The European Green Deal is a wide ranging proposal by the European Commission to radically reduce CO2 emissions in Europe. - Credit: European Commission

The European Green Deal is a wide ranging proposal by the European Commission to radically reduce CO2 emissions in Europe.

Credit: European Commission

Fleets operating in Europe will be forced to electrify vehicles by 2035 under far-reaching plans announced on July 14, 2021, by the European Commission.

Called the European Green Deal and dubbed ‘Fit for 55’, the plan embraces the EU’s climate, energy, land use, transport and taxation policies making them fit for reducing net greenhouse gas emissions by at least 55% by 2030, compared with 1990 levels.

While these plans have to be ratified, dramatic action is required to reduce the EU’s carbon emissions. In particular, this will affect passenger cars which will be required to be zero emission by 2035. The EU wants average emissions of new cars to come down by 55% from 2030 and 100% from 2035 compared to 2021 levels.

President of the European Commission, Ursula von der Leyen, said: “The fossil fuel economy has reached its limits. We want to leave the next generation a healthy planet as well as good jobs and growth that does not hurt our nature. The European Green Deal is our growth strategy that is moving towards a decarbonised economy.”

While the European Automobile Manufacturers’ Association (ACEA) welcomed the report, it said it wanted to study the detail more fully, saying that carmakers were already committed to reducing emissions to zero. However, it said that banning a single technology was not a rational way forward while Europe was still adjusting to the infrastructure required to deliver emission-free motoring.
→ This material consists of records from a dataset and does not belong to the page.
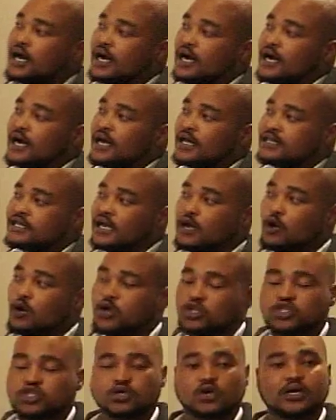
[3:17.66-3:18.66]
They
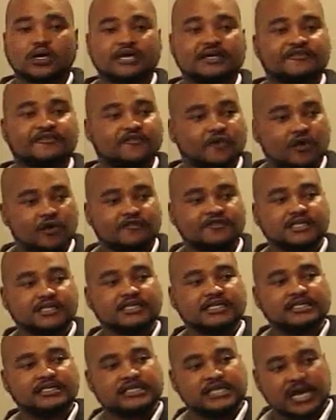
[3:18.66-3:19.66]
are also
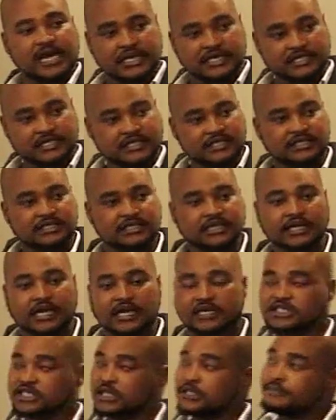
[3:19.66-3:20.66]
involved in the CIECT
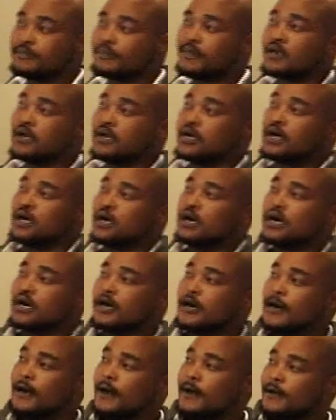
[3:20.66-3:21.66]
larger
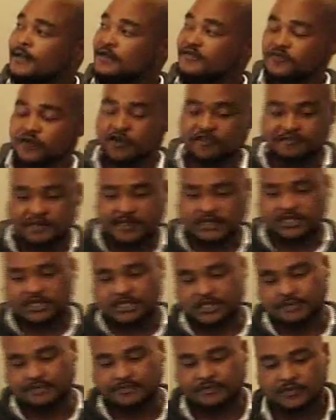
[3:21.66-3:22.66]

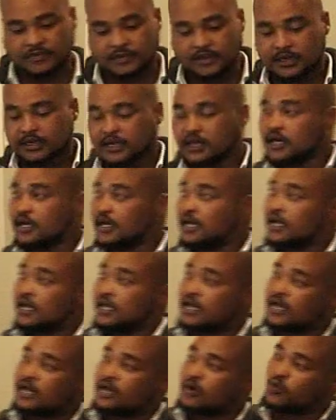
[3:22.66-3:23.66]
involvements.
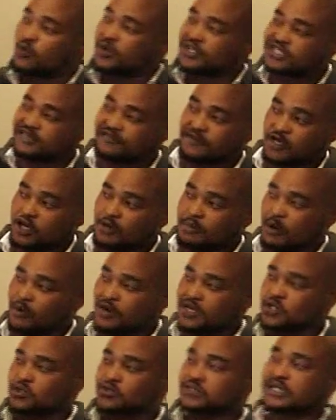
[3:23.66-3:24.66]
We develop
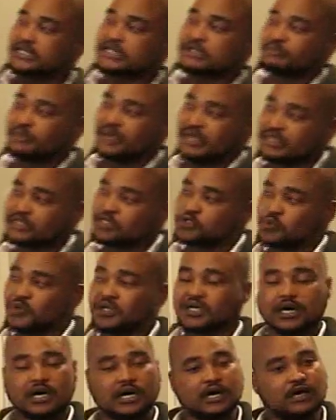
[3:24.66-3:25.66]
our tutors by
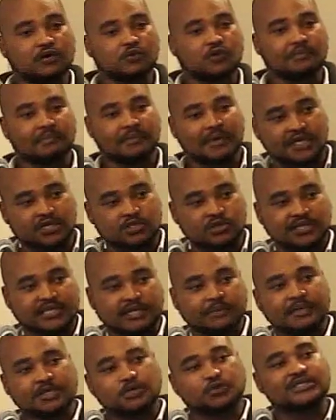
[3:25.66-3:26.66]
we
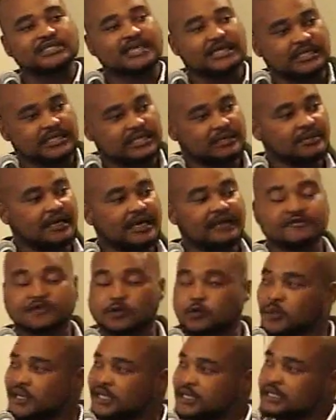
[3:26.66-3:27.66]
mentor them and we train them
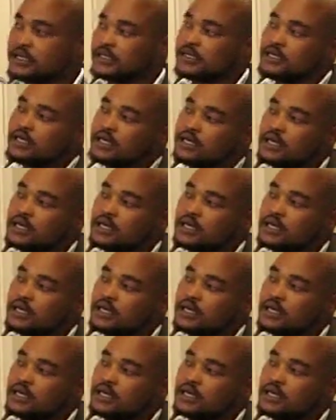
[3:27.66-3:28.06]
every week.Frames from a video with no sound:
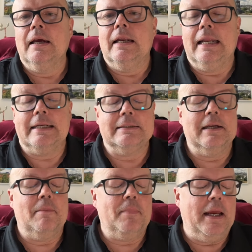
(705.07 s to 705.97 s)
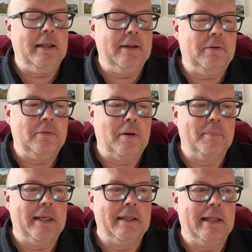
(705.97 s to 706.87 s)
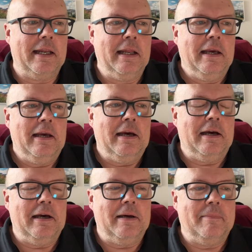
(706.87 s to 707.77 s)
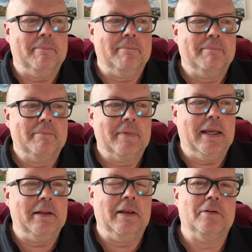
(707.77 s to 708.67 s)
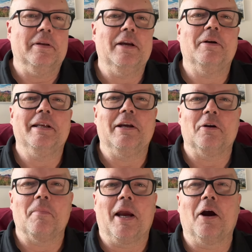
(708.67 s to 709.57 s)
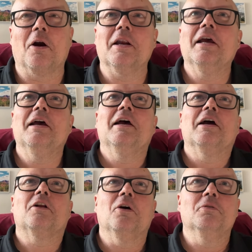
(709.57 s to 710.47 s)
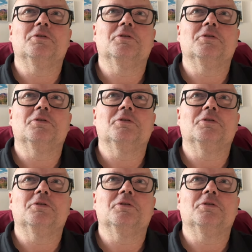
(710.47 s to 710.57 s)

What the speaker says: Next up, and this is something that is near and dear to my heart, clothes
Oliver Zipse, ACEA President and CEO BMW: “Focus on innovation rather than mandating a specific technology”.  - Credit: BMW

Oliver Zipse, ACEA President and CEO BMW: “Focus on innovation rather than mandating a specific technology”.

 

Credit: BMW

Oliver Zipse, ACEA President and CEO of BMW, commented: “The current proposal for an even bigger cut in CO2 emissions by 2030 requires a massive further increase in market demand for electric vehicles in a short timeframe. Without significantly increased efforts by all stakeholders – including member states and all involved sectors – the proposed target is simply not viable.”

Zipse added that all options should be on the table, from highly efficient combustion engines to hybrid, battery electric and hydrogen fuel cell vehicles, because all have a role to play in the route to carbon neutrality, adding that without the the availability of renewable fuels, a 100% reduction target in 2035 was effectively a ban of the internal combustion engine.

“Within the context of the proposed technology restrictions from 2035 onwards, we urge all EU institutions to focus on innovation rather than mandating, or effectively banning, a specific technology,” Zipse underlined.

The environmental group, Transport & Environment (T&E), said that the transition from sales of cars with polluting engines to fully electric vehicles was “an essential step” for achieving carbon neutrality by 2050, with Isabell Büschel, director of T&E in Spain calling it "a turning point for the automotive industry".